Recorded data Start Marker

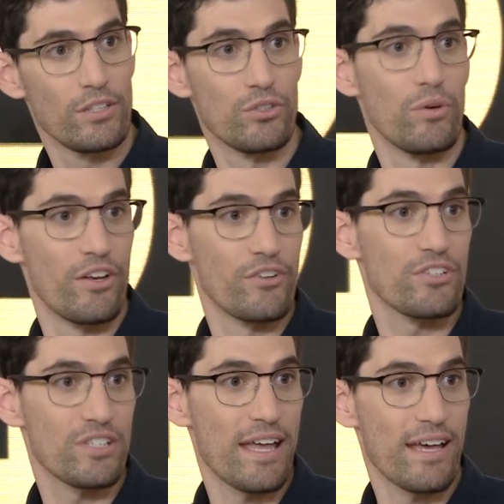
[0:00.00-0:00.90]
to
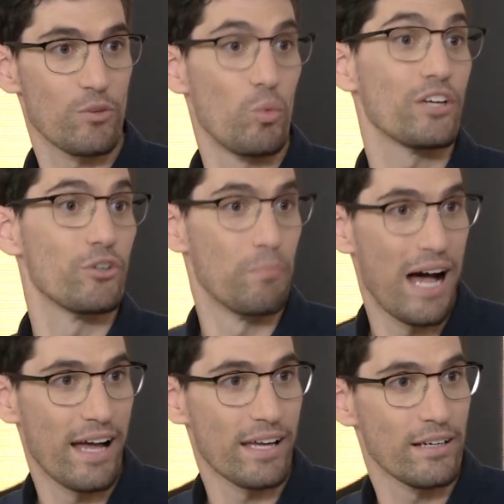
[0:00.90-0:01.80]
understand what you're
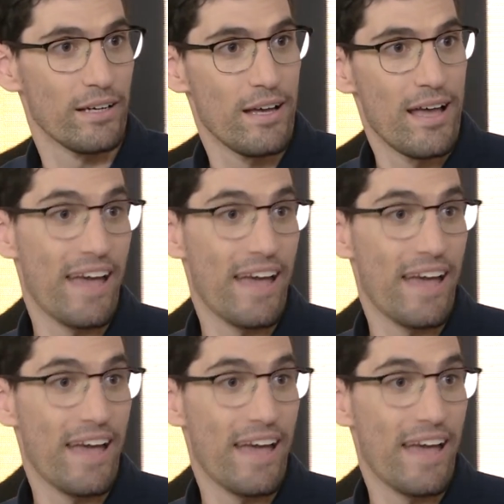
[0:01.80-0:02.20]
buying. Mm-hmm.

Recorded data End Marker
Recorded data Start Marker

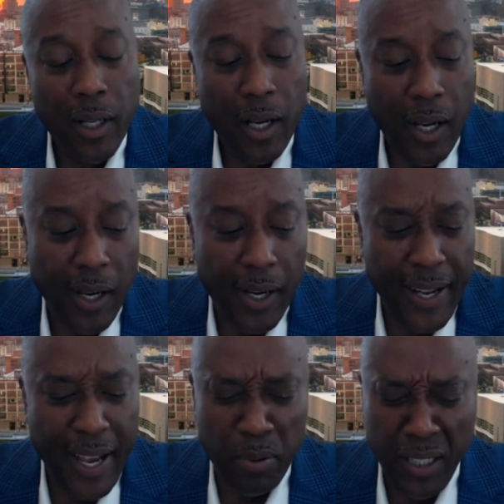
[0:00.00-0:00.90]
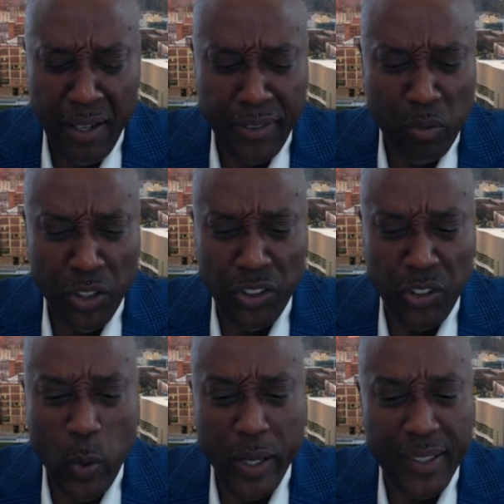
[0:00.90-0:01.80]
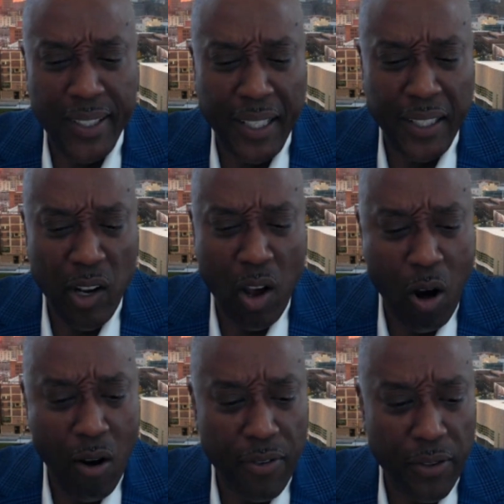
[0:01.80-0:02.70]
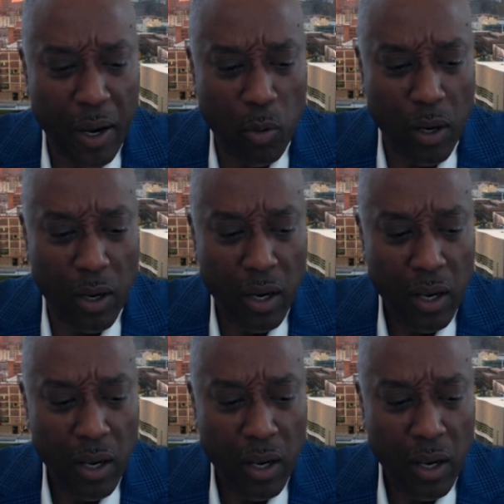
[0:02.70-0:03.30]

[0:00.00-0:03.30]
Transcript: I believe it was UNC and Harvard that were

Recorded data End Marker
Recorded data Start Marker

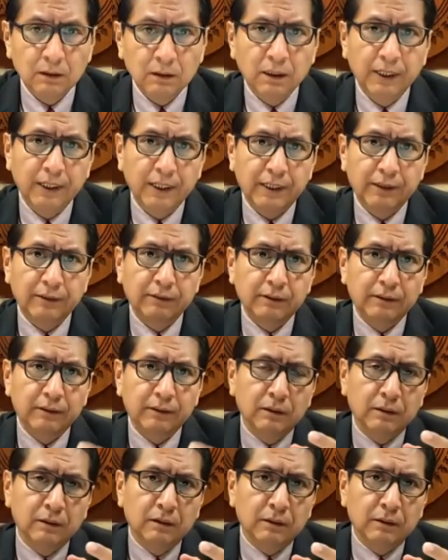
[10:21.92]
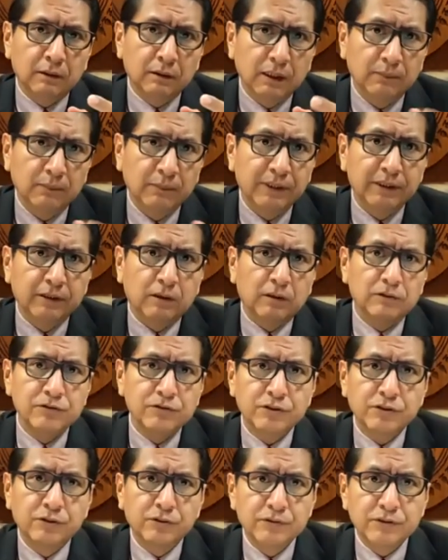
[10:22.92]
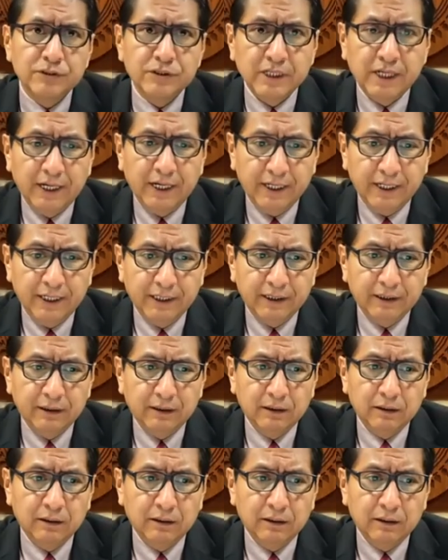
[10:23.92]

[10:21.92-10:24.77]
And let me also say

Recorded data End Marker

• **Work required**
The lines to set down run from the line with "[0:01.80-0:02.70]" up to and including the line with "Transcript: I believe" in the entries above. Reproduce them exactly, with no pictures.

• **Task response**
[0:01.80-0:02.70]
[0:02.70-0:03.30]

[0:00.00-0:03.30]
Transcript: I believe it was UNC and Harvard that were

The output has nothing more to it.